*SUPPLIED DATA*:

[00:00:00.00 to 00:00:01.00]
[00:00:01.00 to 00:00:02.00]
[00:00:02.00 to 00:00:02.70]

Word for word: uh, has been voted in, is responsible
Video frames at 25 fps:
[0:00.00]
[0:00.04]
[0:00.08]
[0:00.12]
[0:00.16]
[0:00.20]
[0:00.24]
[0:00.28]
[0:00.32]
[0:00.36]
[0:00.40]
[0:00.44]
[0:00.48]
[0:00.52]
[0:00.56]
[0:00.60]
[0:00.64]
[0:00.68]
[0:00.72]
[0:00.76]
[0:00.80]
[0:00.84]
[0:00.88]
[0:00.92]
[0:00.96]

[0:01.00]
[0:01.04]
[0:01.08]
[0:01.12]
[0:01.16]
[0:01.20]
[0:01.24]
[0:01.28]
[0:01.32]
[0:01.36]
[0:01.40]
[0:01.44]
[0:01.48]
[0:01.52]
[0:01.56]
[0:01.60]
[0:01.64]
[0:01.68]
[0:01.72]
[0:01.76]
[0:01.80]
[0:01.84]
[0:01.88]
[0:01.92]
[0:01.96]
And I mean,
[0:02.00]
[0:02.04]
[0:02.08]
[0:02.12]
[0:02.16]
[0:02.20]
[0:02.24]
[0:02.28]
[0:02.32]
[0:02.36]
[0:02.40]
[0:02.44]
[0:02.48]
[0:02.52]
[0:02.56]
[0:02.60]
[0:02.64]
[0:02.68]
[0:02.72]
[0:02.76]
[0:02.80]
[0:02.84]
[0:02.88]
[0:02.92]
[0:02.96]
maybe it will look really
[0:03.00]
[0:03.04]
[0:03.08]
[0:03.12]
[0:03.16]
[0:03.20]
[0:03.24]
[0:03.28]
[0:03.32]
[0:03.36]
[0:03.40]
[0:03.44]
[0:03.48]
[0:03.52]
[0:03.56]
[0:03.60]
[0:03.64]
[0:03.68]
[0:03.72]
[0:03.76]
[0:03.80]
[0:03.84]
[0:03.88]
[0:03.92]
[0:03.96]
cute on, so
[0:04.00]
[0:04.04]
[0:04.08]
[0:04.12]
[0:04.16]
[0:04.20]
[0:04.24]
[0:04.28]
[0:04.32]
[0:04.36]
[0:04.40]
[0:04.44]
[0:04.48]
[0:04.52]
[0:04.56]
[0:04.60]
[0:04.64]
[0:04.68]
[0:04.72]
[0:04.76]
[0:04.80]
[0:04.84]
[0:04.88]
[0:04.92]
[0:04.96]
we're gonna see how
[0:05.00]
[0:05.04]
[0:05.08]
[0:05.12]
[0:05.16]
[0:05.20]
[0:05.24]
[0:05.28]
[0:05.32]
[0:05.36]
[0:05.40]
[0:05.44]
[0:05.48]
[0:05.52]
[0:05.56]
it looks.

*EXERCISE*:
Set down the listing in full, keeping every word exactly as it is.

*EXERCISE RESPONSE*:
[00:00:00.00 to 00:00:01.00]
[00:00:01.00 to 00:00:02.00]
[00:00:02.00 to 00:00:02.70]

Word for word: uh, has been voted in, is responsible
Video frames at 25 fps:
[0:00.00]
[0:00.04]
[0:00.08]
[0:00.12]
[0:00.16]
[0:00.20]
[0:00.24]
[0:00.28]
[0:00.32]
[0:00.36]
[0:00.40]
[0:00.44]
[0:00.48]
[0:00.52]
[0:00.56]
[0:00.60]
[0:00.64]
[0:00.68]
[0:00.72]
[0:00.76]
[0:00.80]
[0:00.84]
[0:00.88]
[0:00.92]
[0:00.96]

[0:01.00]
[0:01.04]
[0:01.08]
[0:01.12]
[0:01.16]
[0:01.20]
[0:01.24]
[0:01.28]
[0:01.32]
[0:01.36]
[0:01.40]
[0:01.44]
[0:01.48]
[0:01.52]
[0:01.56]
[0:01.60]
[0:01.64]
[0:01.68]
[0:01.72]
[0:01.76]
[0:01.80]
[0:01.84]
[0:01.88]
[0:01.92]
[0:01.96]
And I mean,
[0:02.00]
[0:02.04]
[0:02.08]
[0:02.12]
[0:02.16]
[0:02.20]
[0:02.24]
[0:02.28]
[0:02.32]
[0:02.36]
[0:02.40]
[0:02.44]
[0:02.48]
[0:02.52]
[0:02.56]
[0:02.60]
[0:02.64]
[0:02.68]
[0:02.72]
[0:02.76]
[0:02.80]
[0:02.84]
[0:02.88]
[0:02.92]
[0:02.96]
maybe it will look really
[0:03.00]
[0:03.04]
[0:03.08]
[0:03.12]
[0:03.16]
[0:03.20]
[0:03.24]
[0:03.28]
[0:03.32]
[0:03.36]
[0:03.40]
[0:03.44]
[0:03.48]
[0:03.52]
[0:03.56]
[0:03.60]
[0:03.64]
[0:03.68]
[0:03.72]
[0:03.76]
[0:03.80]
[0:03.84]
[0:03.88]
[0:03.92]
[0:03.96]
cute on, so
[0:04.00]
[0:04.04]
[0:04.08]
[0:04.12]
[0:04.16]
[0:04.20]
[0:04.24]
[0:04.28]
[0:04.32]
[0:04.36]
[0:04.40]
[0:04.44]
[0:04.48]
[0:04.52]
[0:04.56]
[0:04.60]
[0:04.64]
[0:04.68]
[0:04.72]
[0:04.76]
[0:04.80]
[0:04.84]
[0:04.88]
[0:04.92]
[0:04.96]
we're gonna see how
[0:05.00]
[0:05.04]
[0:05.08]
[0:05.12]
[0:05.16]
[0:05.20]
[0:05.24]
[0:05.28]
[0:05.32]
[0:05.36]
[0:05.40]
[0:05.44]
[0:05.48]
[0:05.52]
[0:05.56]
it looks.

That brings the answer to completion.